Luke’s prologue sets the stage for the story of Jesus’ life as it later unfolds between his baptism and the great 50 days from his crucifixion, to his resurrection, to his ascension and the outpouring of the Holy Spirit. The angelic announcements, the birth stories and the infancy narratives all look forward to later aspects of Jesus’ public ministry.

The story of the Holy Family’s visit to Jerusalem for Passover when Jesus was twelve years of age fits this pattern (Luke 2:41-52).

Certainly Luke gives us a very human story of a pious Jewish family and their precocious son. Mothers and fathers everywhere can probably relate to the panicked feeling that comes when they suddenly can’t put their eyes on their child – and the feelings  of frustration and anger that arise when they do find them.

More foreign to us, perhaps, is the level of trust Mary and Joseph put in their large extended family; they just knew that their son had to be somewhere within the long parade of kinfolk that were walking together from Jerusalem back to Nazareth. It must have been so normal for older children to spend time with extended family – perhaps even eating or sleeping with kinfolk – that no special arrangements were required.

Luke gives us some insight into the lives of ancient, pious Jewish families, but he has bigger things on his mind.

Most obviously, the temple visit anticipates Jesus as the expert interpreter and teacher of the Torah, par excellence. All who heard the young Jesus talking with the teachers were amazed (Luke 2:47) at his understanding. Then, as soon as Jesus began his public ministry, those who heard him teach were similarly amazed (Luke 4:32). The young boy who listened to the teachers comes to be addressed as “teacher” himself.

The theme of amazement continues throughout the gospel of Luke. The people are amazed at Jesus’ teaching, at his calming of the storm (Luke 8:25), at his casting out demons and works of healing (Luke 9:43 and 11:14), his raising of the dead (Luke 8:56) and ultimately at his own resurrection (Luke 24:22).

The temple visits looks forward to the resurrection in two other ways. Mary – the model disciple in Luke’s gospel – cannot find him for three days (Luke 2:46), anticipating the “three day” theme associated with Jesus’ death and resurrection (Luke 9:22, 13:32, 18:33, 24:7, 24:21). And just as the angel at the tomb asked the women (the other Mary’s) “why are you seeking (ζητέω) the living among the dead,” (Luke 24:5), so Jesus asks his mother Mary, “Why were you seeking (ζητέω) me?”

Jesus’ Passover pilgrimage to Jerusalem with his parents  (Luke 2:45) anticipates Jesus final visit to Jerusalem for Passover before his crucifixion (Luke 22:1).

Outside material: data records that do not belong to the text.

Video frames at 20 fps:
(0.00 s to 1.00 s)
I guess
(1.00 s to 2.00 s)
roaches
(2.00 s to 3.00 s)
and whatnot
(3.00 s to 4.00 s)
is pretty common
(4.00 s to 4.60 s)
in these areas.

And while Jerusalem and its temple are invisible throughout most of Luke’s gospel, Jesus’ begins his life by visiting the temple (Luke 2:22, 2:41); he ends his earthly ministry with a visit there as well (Luke 19:45-48, etc.). The evangelist’s picture of the temple in Luke 2 has a bittersweet tone. In it, we see what could have been: the temple as a place of holy learning, spiritual growth, divine fellowship, faithful service and encounters with God. In his later years, by way of contrast, there is only conflict and rejection, leading to Jesus’ death and his prophecy of the temple’s destruction. Luke ends his gospel, however, by reporting that the disciples continually worshiped in the temple following Jesus’ resurrection. Even with all of its faults and its destruction looming on the horizon, the temple in Jerusalem still played a role in the economy of God.

(In English, the word “house” as a reference to the temple also appears to link Luke 2:49 and Luke 19:46, but the word “house” is absent from the Greek of Luke 2:49. As a youngster, Jesus says that he “must be in the things [indefinite plural reference] of my father.” He could be speaking about a place, but more likely he is speaking about actions – that is, his father’s business.)

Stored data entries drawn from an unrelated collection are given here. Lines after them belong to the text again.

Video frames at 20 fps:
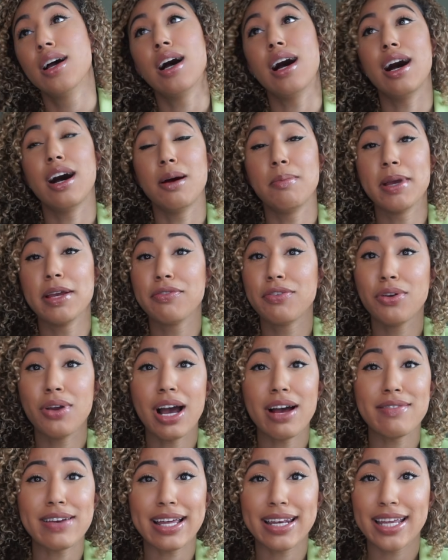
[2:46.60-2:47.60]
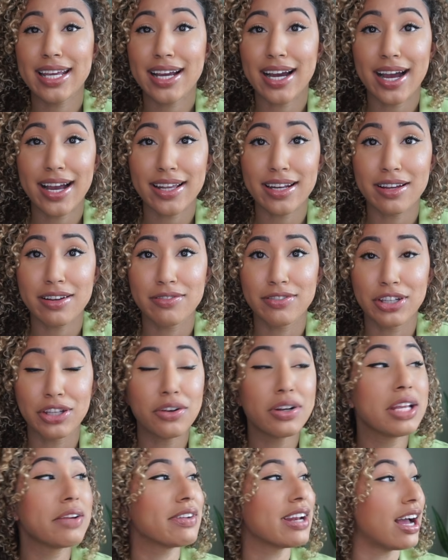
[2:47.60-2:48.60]
If you have any kind of, you
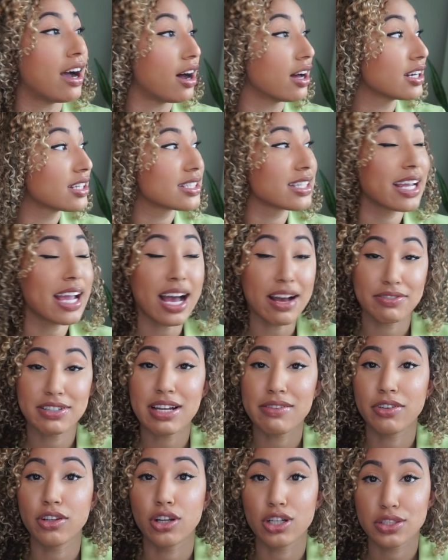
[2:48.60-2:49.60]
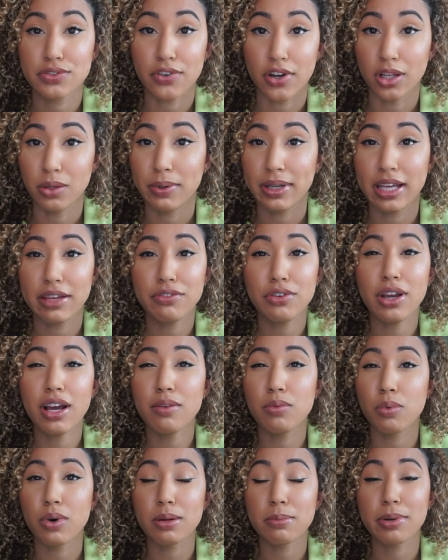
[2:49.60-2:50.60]
don't even honestly have to have a large following. If you
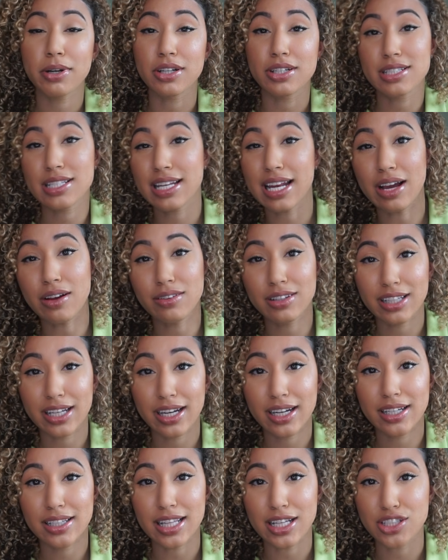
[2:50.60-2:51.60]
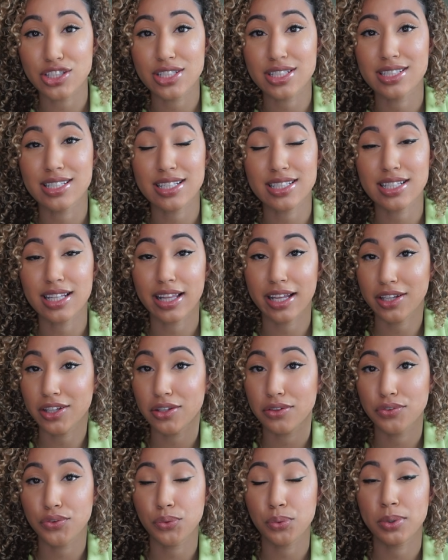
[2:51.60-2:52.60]
have one person out there that just doesn't like
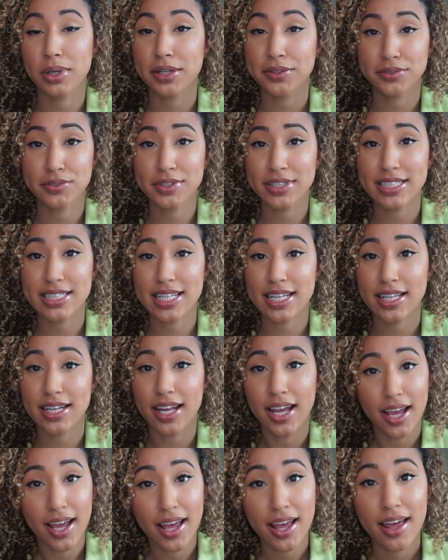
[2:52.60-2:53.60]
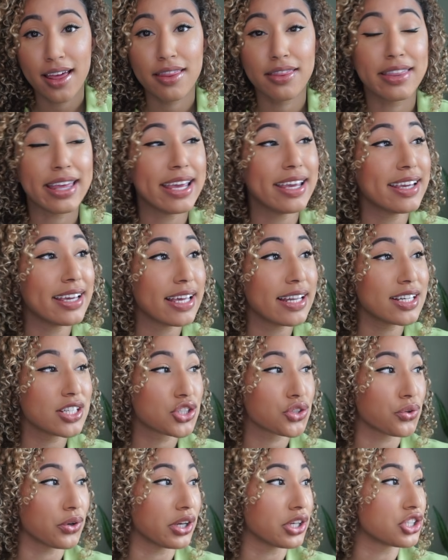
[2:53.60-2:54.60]
you for whatever reason, they can
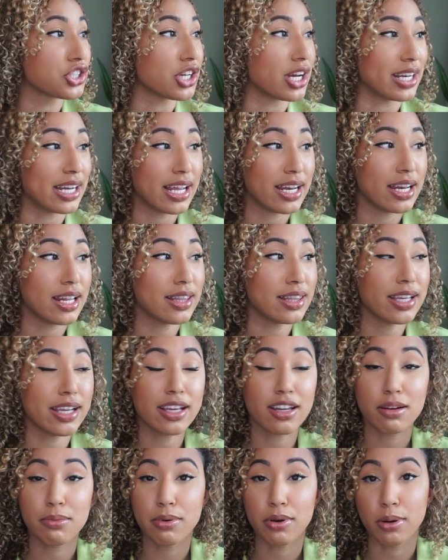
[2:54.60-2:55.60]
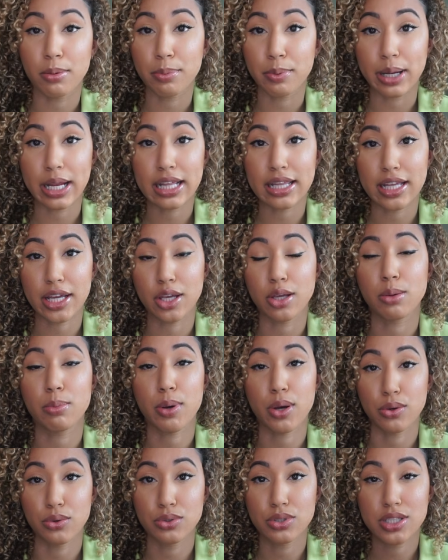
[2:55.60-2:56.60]
screenshot anything inappropriate that you
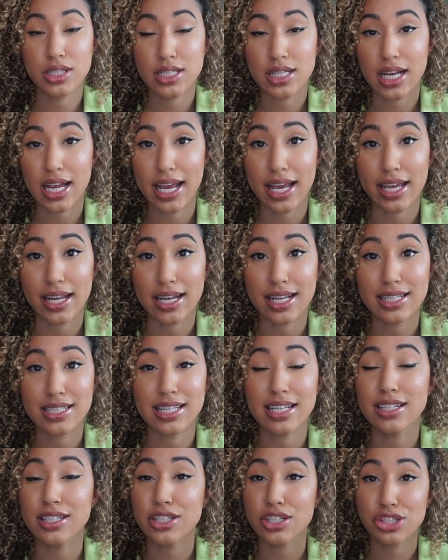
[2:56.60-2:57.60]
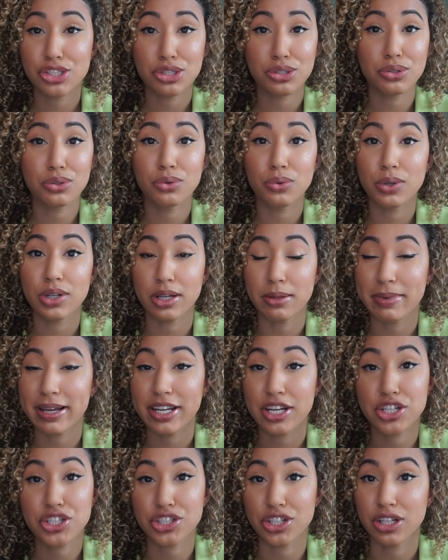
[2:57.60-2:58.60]
post and send it to your
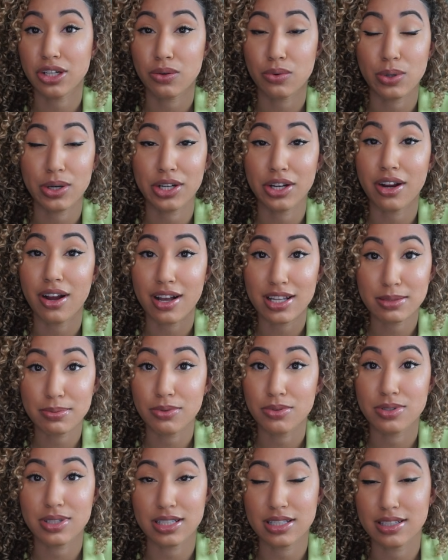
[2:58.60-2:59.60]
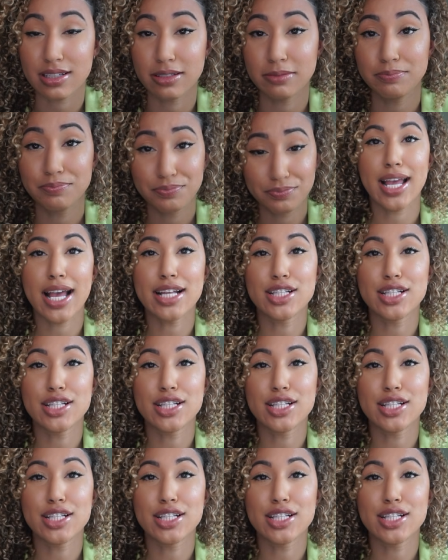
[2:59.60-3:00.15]
manager or your hospital system.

Finally, the temple visit at the end of Luke 2 also anticipates a major theme of Luke’s gospel: God seeks the lost. The holy family’s long search for Jesus will find its voice again in the parables of Luke 15. God is like a shepherd who searches for his lost sheep (Luke 15:3-7). God is like a woman will do everything in her power to find the thing of great value that she’s lost (Luke 15:8-10). God is like a father who never gives up looking for his son to come home (Luke 15:11-32). The son of man came to seek and save that which was lost (Luke 19:10).